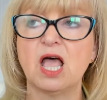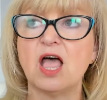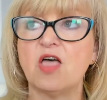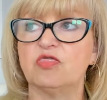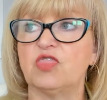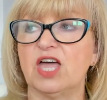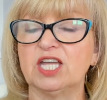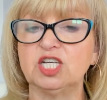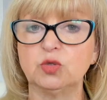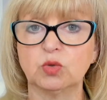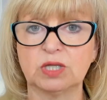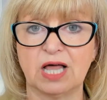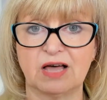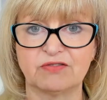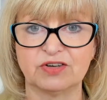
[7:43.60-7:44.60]
Then you will
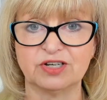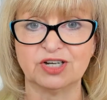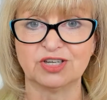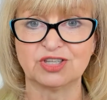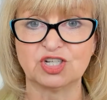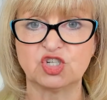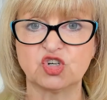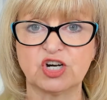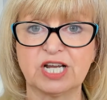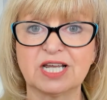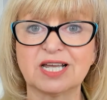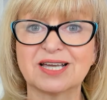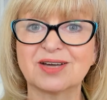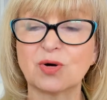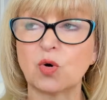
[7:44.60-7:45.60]
have another
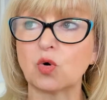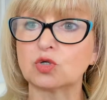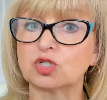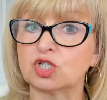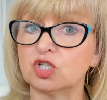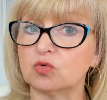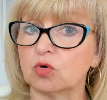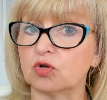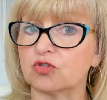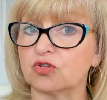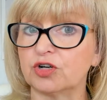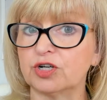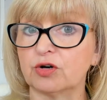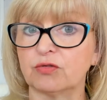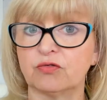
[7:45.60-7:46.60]
drink or 2 or
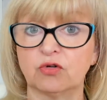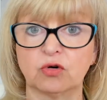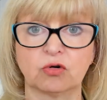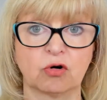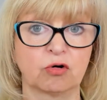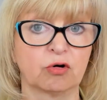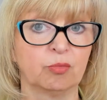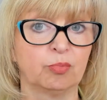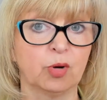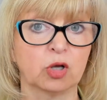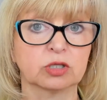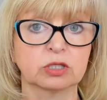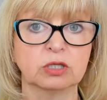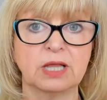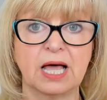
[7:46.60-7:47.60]
3 or 4 or a
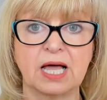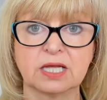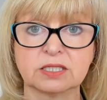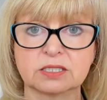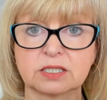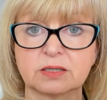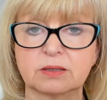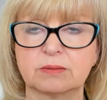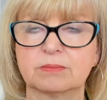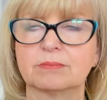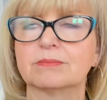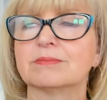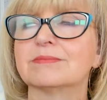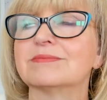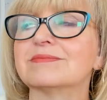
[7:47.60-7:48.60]
bottle, and
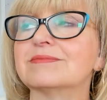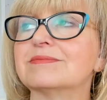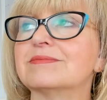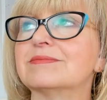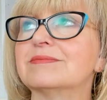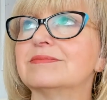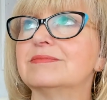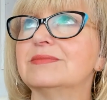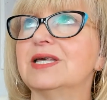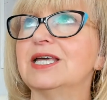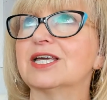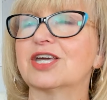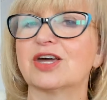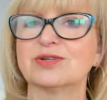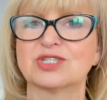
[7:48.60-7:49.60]
it
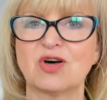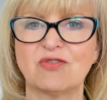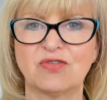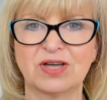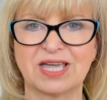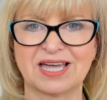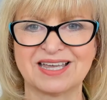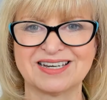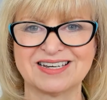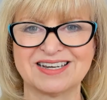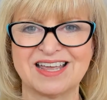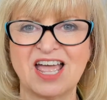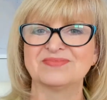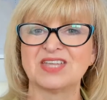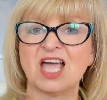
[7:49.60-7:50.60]
goes off again,
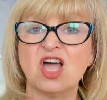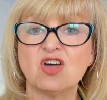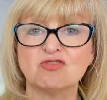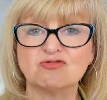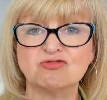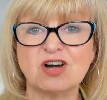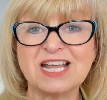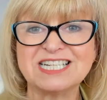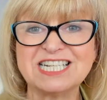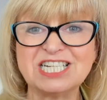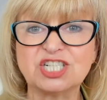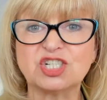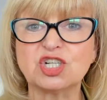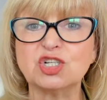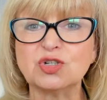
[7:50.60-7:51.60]
ready
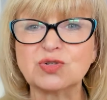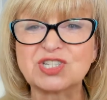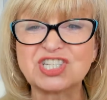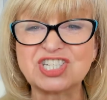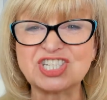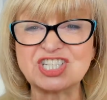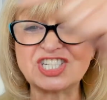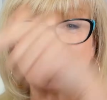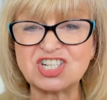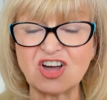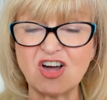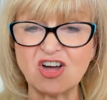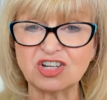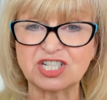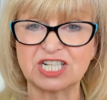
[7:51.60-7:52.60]
to
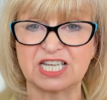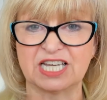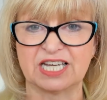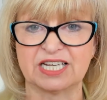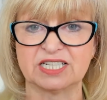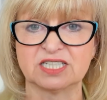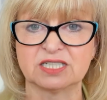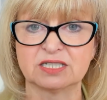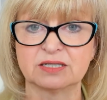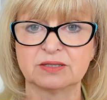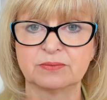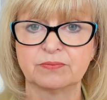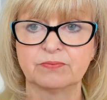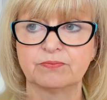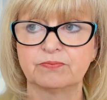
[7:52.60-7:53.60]
start again
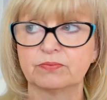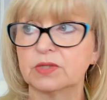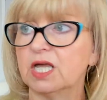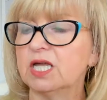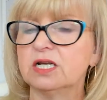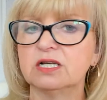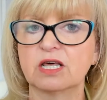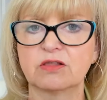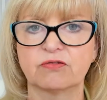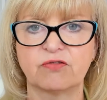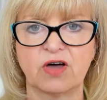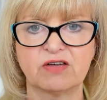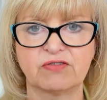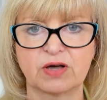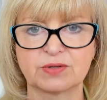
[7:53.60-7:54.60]
in another
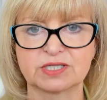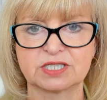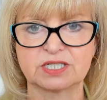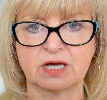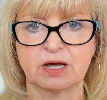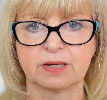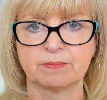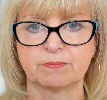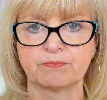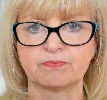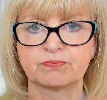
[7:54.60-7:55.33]
5 hours' time.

^^^^^^^^^^^^^^^^

• PROMPT: In the copy, include every entry above exactly and leave out each picture.

• OUTPUT OF THE EXERCISE:
[7:43.60-7:44.60]
Then you will
[7:44.60-7:45.60]
have another
[7:45.60-7:46.60]
drink or 2 or
[7:46.60-7:47.60]
3 or 4 or a
[7:47.60-7:48.60]
bottle, and
[7:48.60-7:49.60]
it
[7:49.60-7:50.60]
goes off again,
[7:50.60-7:51.60]
ready
[7:51.60-7:52.60]
to
[7:52.60-7:53.60]
start again
[7:53.60-7:54.60]
in another
[7:54.60-7:55.33]
5 hours' time.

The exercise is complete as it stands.